Recensione di Sara Patron
Lei si chiama Ludovica di nome, Castelli di cognome.
Quando si dice… COGnomen omen. Perché di castelli Ludovica ne fa uno dietro l’altro.
Li fa in aria, e li scrive su carta, mai sulla sabbia. Lei li scrive su un diario.
Un diario che contiene tutta la vita e tutti i battiti che il suo cuore ha battuto durante la sua vita; scrivendo ha permesso a quel cuore di battere ancora – anche ora che la sua vita è andata oltre – per sé e per tutte le persone a cui lei vuole bene: le amiche streghe, e anche quelle normali, la mamma, il papà, il fratello, e C., soprattutto C..
Di lei parlo al presente, perché parlo di un dono. Solo parlandone al presente posso creare memoria, e renderla eterna.
Se fumassi ancora, caro lettore, adesso mi fermerei un attimo e ti direi “Vuoi sapere cosa c’è dentro ognuno di quei battiti? Te lo dico dopo. Intanto fumiamoci una sigaretta”.
Trentenne, attrice teatrale, siciliana di nascita da qualche anno il suo cuore si è trasferito con lei e batte tra le vie e le piazze di Roma dove, tra un copione e l’altro da imparare a memoria, c’è una vita da imparare a vivere; ci sono errori da imparare a sbagliare; ci sono emozioni da imparare a respirare; c’è un acquario dove imparare a nuotare cioè una stanza dove dormire, fumare e scrivere.
Le cose della vita però, quelle non si possono imparare a memoria: perché inevitabilmente vivendo si cresce, e crescendo le cose non sempre si adattano a noi, o forse siamo noi che non ci adattiamo a loro. Quattro anni fa ho lasciato Catania. Sembra ieri, anzi oggi, e invece è già domani. Il tempo è fuori controllo, come la vita.
Ma Ludovica ha trovato il modo per fermarlo, il tempo. Ludovica il tempo lo ferma scrivendo: Sto scrivendo un libro. Sto cercando qualcosa. Sto seguendo degli indizi.
Segue quegli indizi che le permettono di chiudere cerchi, che poi su carta diventano capitoli, che sono l’uno conseguenza e continuazione dell’altro, ma che starebbero in piedi anche da soli, senza un nuovo capitolo a reggere tutti i precedenti, prima ancora della parola fine. Perché ognuno di essi è un battito d’ali di farfalla. Leggero, intenso, elegante, colorato, delicato e prezioso, come solo un’anima speciale può esserlo.
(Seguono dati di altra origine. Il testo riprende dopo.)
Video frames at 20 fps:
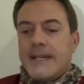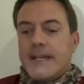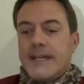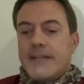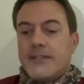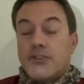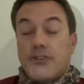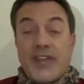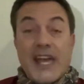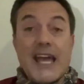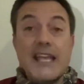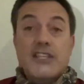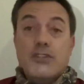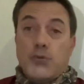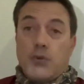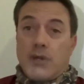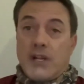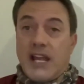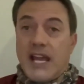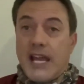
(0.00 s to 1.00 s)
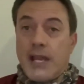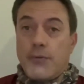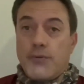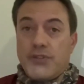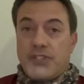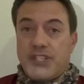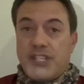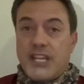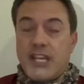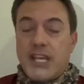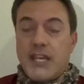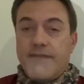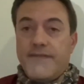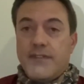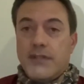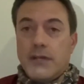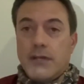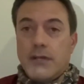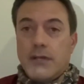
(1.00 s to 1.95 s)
so that's what I received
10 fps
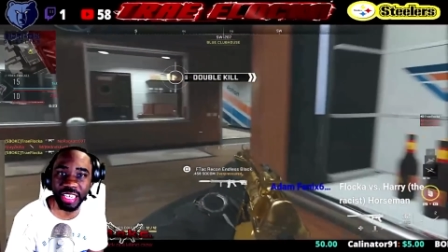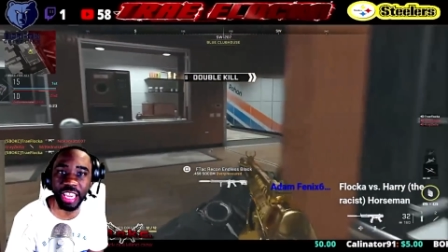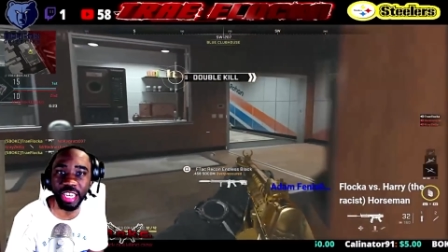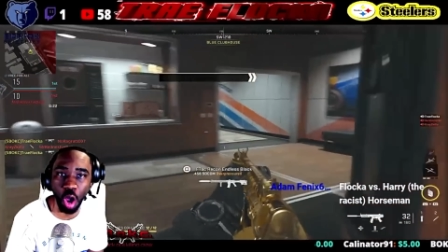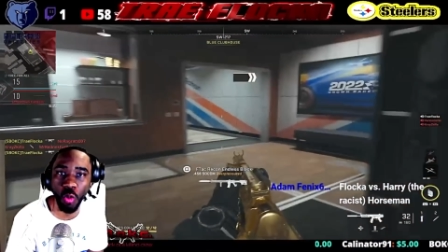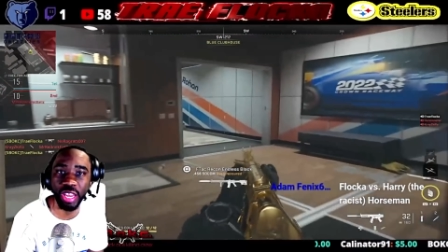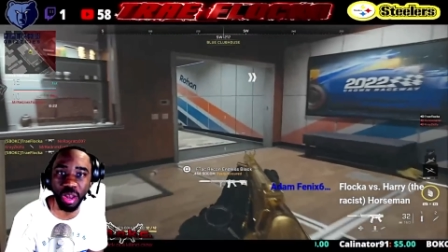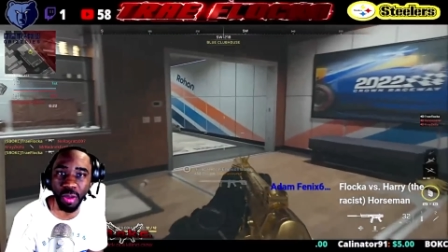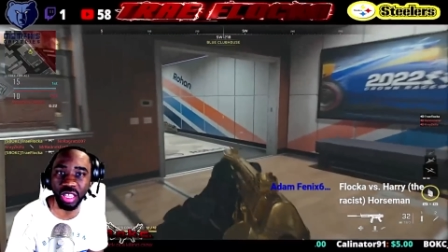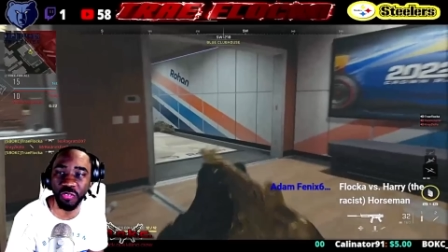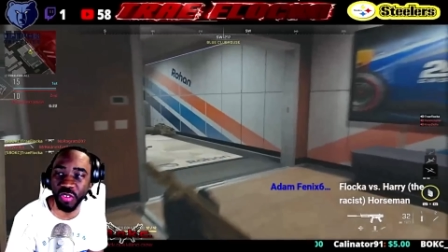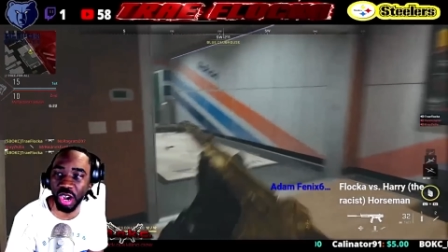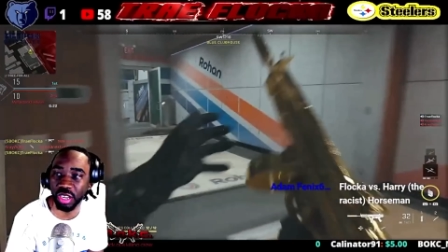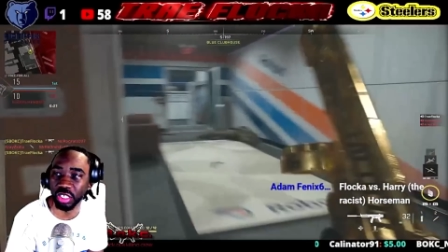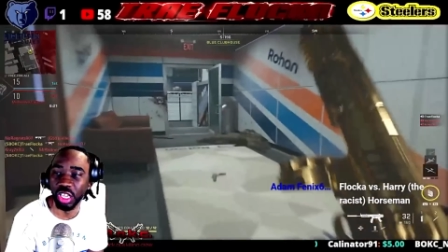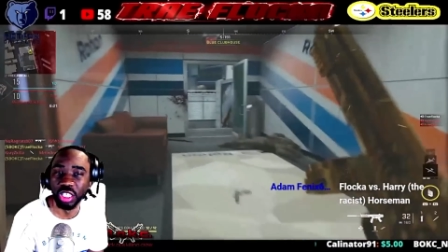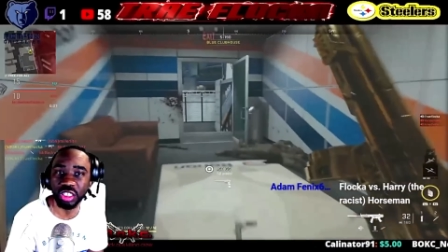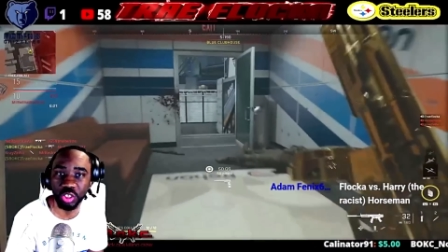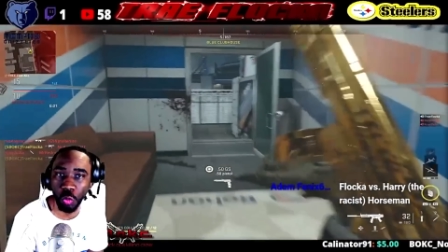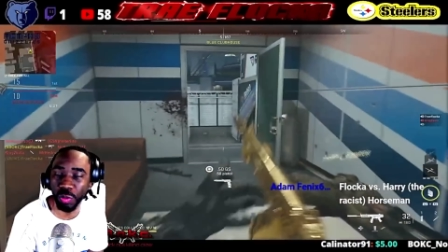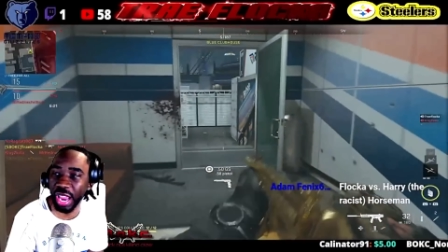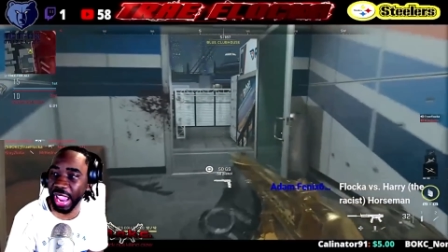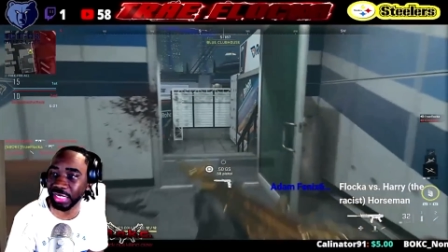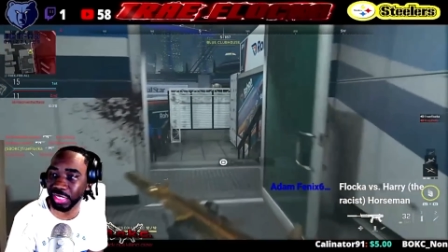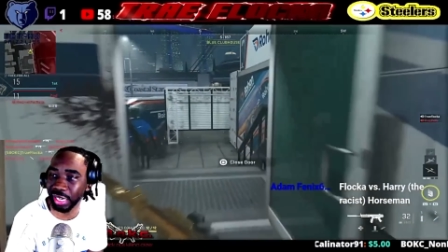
can go the motherfucker. Dumb fuck. Stupid ass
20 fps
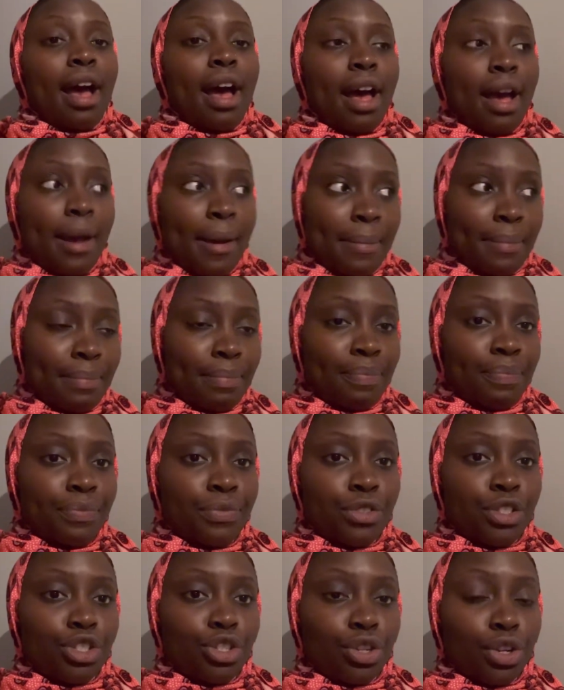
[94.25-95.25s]

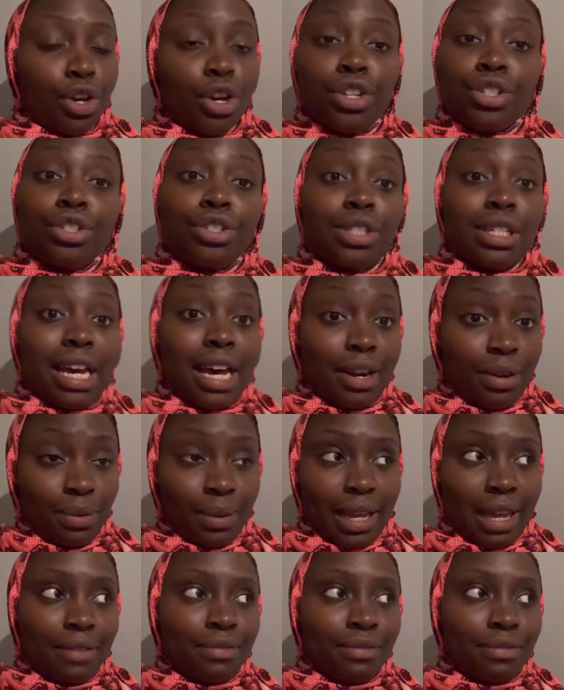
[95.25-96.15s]
to go and do tarawih.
Quella di Ludovica è un’anima irrequieta, ma consapevole: sa infatti che per trovare pace ha bisogno di poter realizzare il suo sogno d’amore, e attraverso l’amore, esprimere il potenziale di ogni cellula del suo corpo. Lei sa che è nata per amare C.. Lo sa dal momento in cui incontra quei suoi occhi chiari che le entreranno nel cuore e da lì non se ne andranno più. Saranno la sua croce e la sua delizia, il suo tormento e la sua musica preferita, i suoi silenzi e le sue esclamazioni gioiose, le sue lacrime e le sue risate, ma soprattutto l’ispirazione di ogni riga del suo diario. E se non può viverlo, quell’amore, allora almeno lo immagina: perché l’immaginazione aiuta a creare, o a distruggere o distruggersi, ma comunque sia a sentirsi vivi. Immagina tanto Ludovica, talmente tanto che le righe del suo diario sembrano non poterla contenere tutta la sua immaginazione. E così tra una valigia che si apre e una che si chiude, un sorriso dato e uno ricevuto, un’amica che se ne va e una che viene, una sigaretta appena fumata e una da fumare, la vita di Ludovica si srotola tra le righe di un diario che lei riempie di racconti, aneddoti, voli pindarici, desideri, sogni, speranze, delusioni, rabbia, gioia, pienezza. Riempiendo con le sue parole, semplici e genuine, i contorni di una vita piena, e densa. Una vita che trova espressione, tra le righe di un cuore che riempiono i battiti delle pagine di un diario che poi diventa un libro. Una vita che le piace, e ci piace, proprio tanto! Una vita alla quale mi inchino e dico grazie; una vita a cui ho reso omaggio, a modo mio, scrivendo queste righe, a modo suo.